### How to complete this task
Your answer must be an exact copy of the records below, minus any images.

### Information provided

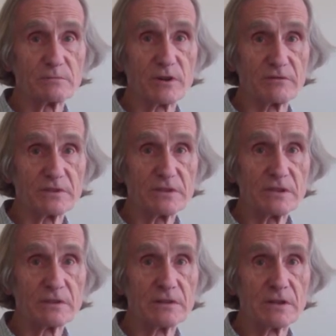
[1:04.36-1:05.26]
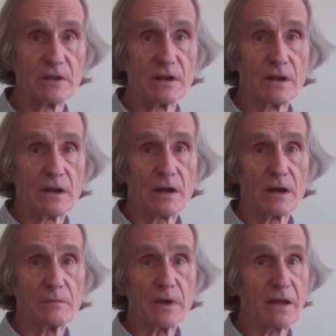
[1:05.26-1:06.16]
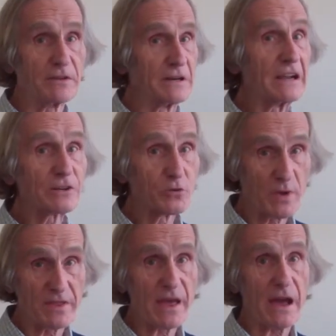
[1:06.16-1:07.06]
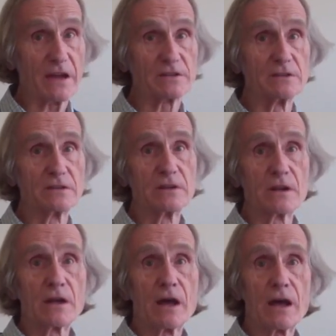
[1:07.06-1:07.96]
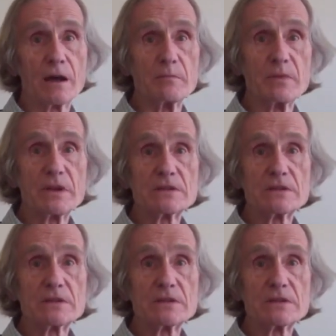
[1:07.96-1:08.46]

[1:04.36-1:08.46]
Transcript: and poverty. Um, and linked with that um,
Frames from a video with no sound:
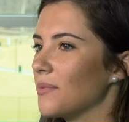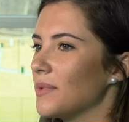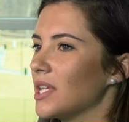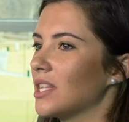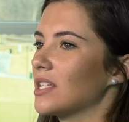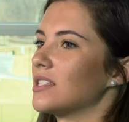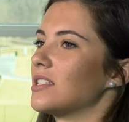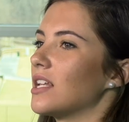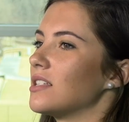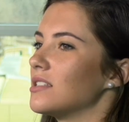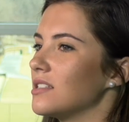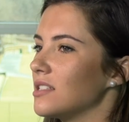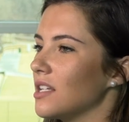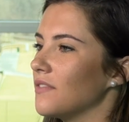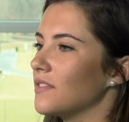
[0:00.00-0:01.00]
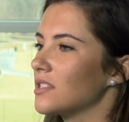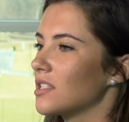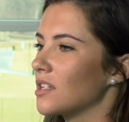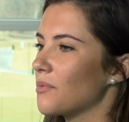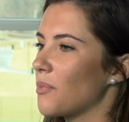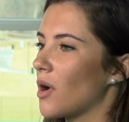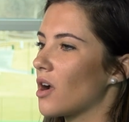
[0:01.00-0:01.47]
something that sets
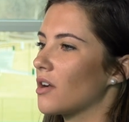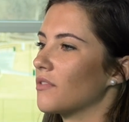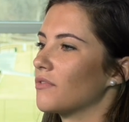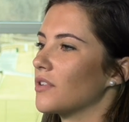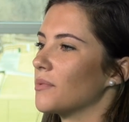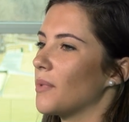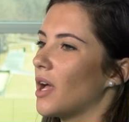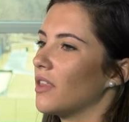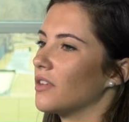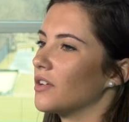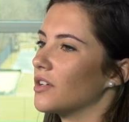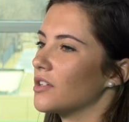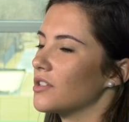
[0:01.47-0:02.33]
Stevenson apart from other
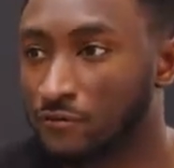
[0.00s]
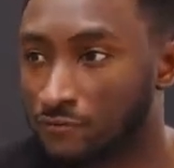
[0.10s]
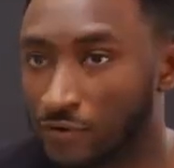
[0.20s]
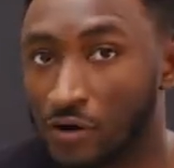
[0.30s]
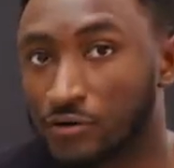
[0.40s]

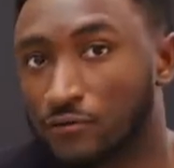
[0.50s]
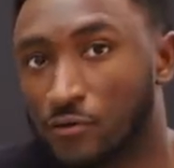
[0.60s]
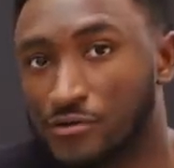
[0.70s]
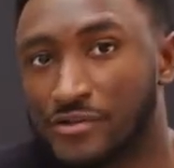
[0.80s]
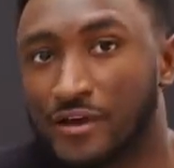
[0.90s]
for under
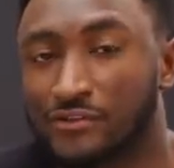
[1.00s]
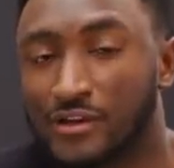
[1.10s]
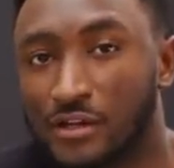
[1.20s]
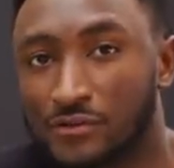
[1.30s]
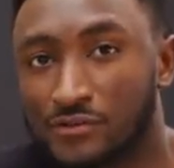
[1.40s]

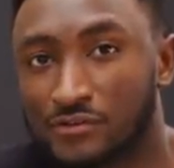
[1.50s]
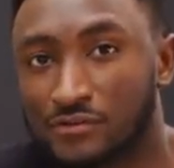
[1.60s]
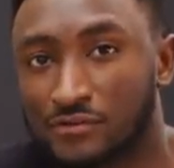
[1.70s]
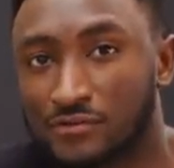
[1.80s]
$400,000?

### Output for this task
[1:04.36-1:05.26]
[1:05.26-1:06.16]
[1:06.16-1:07.06]
[1:07.06-1:07.96]
[1:07.96-1:08.46]

[1:04.36-1:08.46]
Transcript: and poverty. Um, and linked with that um,
Frames from a video with no sound:
[0:00.00-0:01.00]
[0:01.00-0:01.47]
something that sets
[0:01.47-0:02.33]
Stevenson apart from other
[0.00s]
[0.10s]
[0.20s]
[0.30s]
[0.40s]

[0.50s]
[0.60s]
[0.70s]
[0.80s]
[0.90s]
for under
[1.00s]
[1.10s]
[1.20s]
[1.30s]
[1.40s]

[1.50s]
[1.60s]
[1.70s]
[1.80s]
$400,000?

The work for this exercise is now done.